Queen Rania Visits India; Brings Child Educational, Health Concerns to Forefront

March 11, 2006

(Office of Her Majesty – Press Department – New Delhi) - Access to quality education and child immunization were the focus of Her Majesty Queen Rania Al-Abdullah's two-day trip to the Indian subcontinent, which began on Friday, to draw attention to the plight of children and reiterate the need for increased efforts in the global struggle against preventable diseases.

During her visit to the Ritanjali Learning Center, on Friday, Her Majesty was briefed on the impact the center has had on girls' education since its inception in 1995, taking a first-hand look at samples of work, while interacting with children, their mothers and members of staff, as they spoke of their challenges and concerns.

Established by the United Nations Children's Fund (UNICEF), as a non-governmental organization, at Kusumpur Pahari in Old Delhi, the center provides education to out-of-school children between the ages of 6 to 14, with the objective of educating them to an optimum level, so that they can be mainstreamed into the formal education system.

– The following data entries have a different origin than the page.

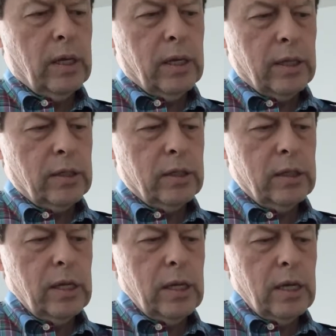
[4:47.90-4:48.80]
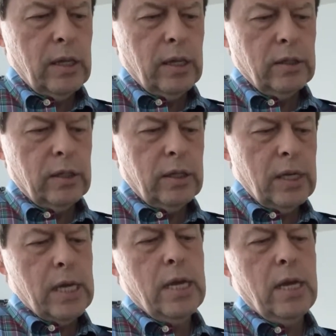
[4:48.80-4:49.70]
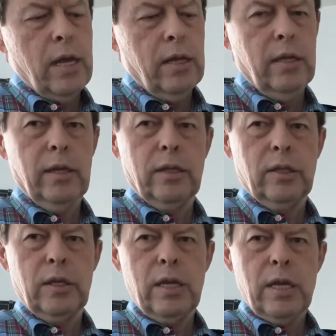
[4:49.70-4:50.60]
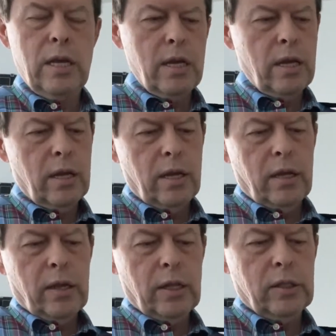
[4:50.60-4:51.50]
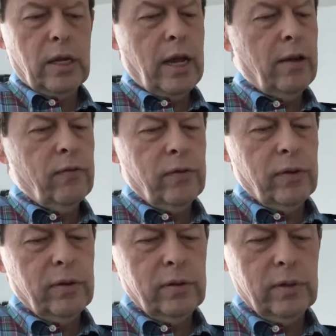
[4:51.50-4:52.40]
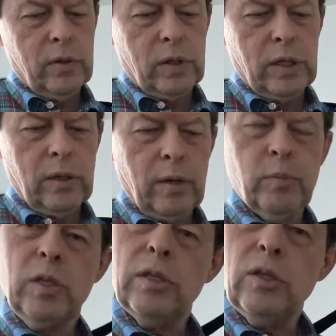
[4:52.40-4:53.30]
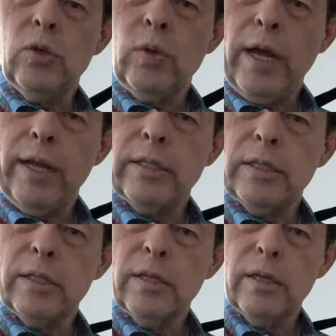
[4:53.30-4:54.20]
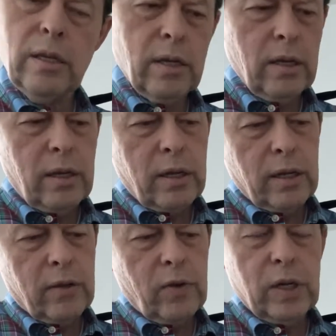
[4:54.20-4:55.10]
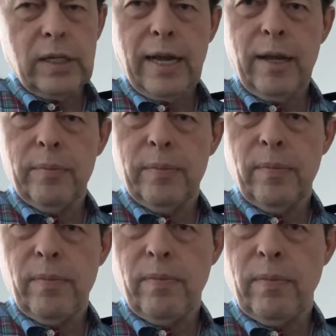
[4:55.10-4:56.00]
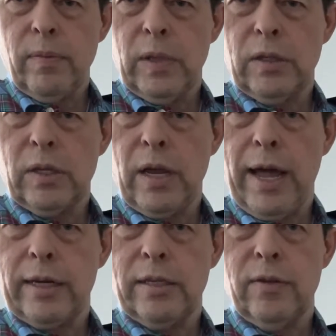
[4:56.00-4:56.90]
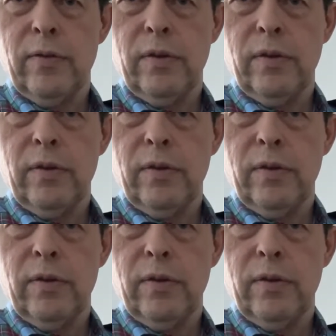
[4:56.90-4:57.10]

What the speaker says: That's a C, that's a D, that's an E, that's an F. And get up to the 2 dots at the very top. That's an octave.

Adolescents are also taught at the center within separate programs.

Received by the head of the center, Sushma Tyagi, and the sponsor of the organization, Arun Kapur, Queen Rania joined 3 groups of children, aged 6 through 10, in hands-on activities, before proceeding to join a group of 25 girls, aged 12 through 17, participating in the Adolescent Education Program, which includes beauty and tailoring courses.

Meanwhile, on Saturday, Queen Rania visited the Kasturba Hospital to meet with patients and hospital workers and highlight the need for increased efforts to bolster nationwide immunization in both India and other developing countries around the world.

The facility, popularly known as Machali Wala Hospital, is the oldest hospital for women and children in Delhi. Housing 450 beds, it includes a pediatrics ward, infant clinic, and immunization programs, for which it is considered a model for medical institutions and programs that are needed in developing countries.

A renowned advocate for children's issues and the rights of women, Queen Rania has, since 2001, served as a member of the board of the Vaccine Fund. The board, which is chaired by Graça Machel, is now known as the GAVI Fund.

Launched in 1999 to address the needs for vaccines and immunization of the world's 75 poorest countries, those with a per capita GNP of less than $1,000, the GAVI Fund is the financing arm of the GAVI Alliance, (formerly the Global Alliance for Vaccines and Immunization), which was launched in 2000 in an effort to increase immunization rates and reverse widening global disparities in access to vaccines (was the fund or the alliance launched in 2000? I'd recommend turning into two separate sentences).

A public-private partnership that is driven by the recognition that only through a strong and united effort can much higher levels of support for global immunization be generated, the GAVI Fund’s future initiatives include the International Finance Facility for Immunization (IFFIm), an innovative finance mechanism that is expected to provide US$4 billion in global immunization funding over the next 10 years, saving the lives of an additional five million children.

According to the World Health Organization, immunization programs save about three million lives and prevent an additional 750,000 children from becoming disabled, on an annual basis. Child health advocates agree that there is a great disparity in access to immunization, where a child in the developing world is ten times more likely to die of a vaccine-preventable disease than a child living in one of the advanced nations.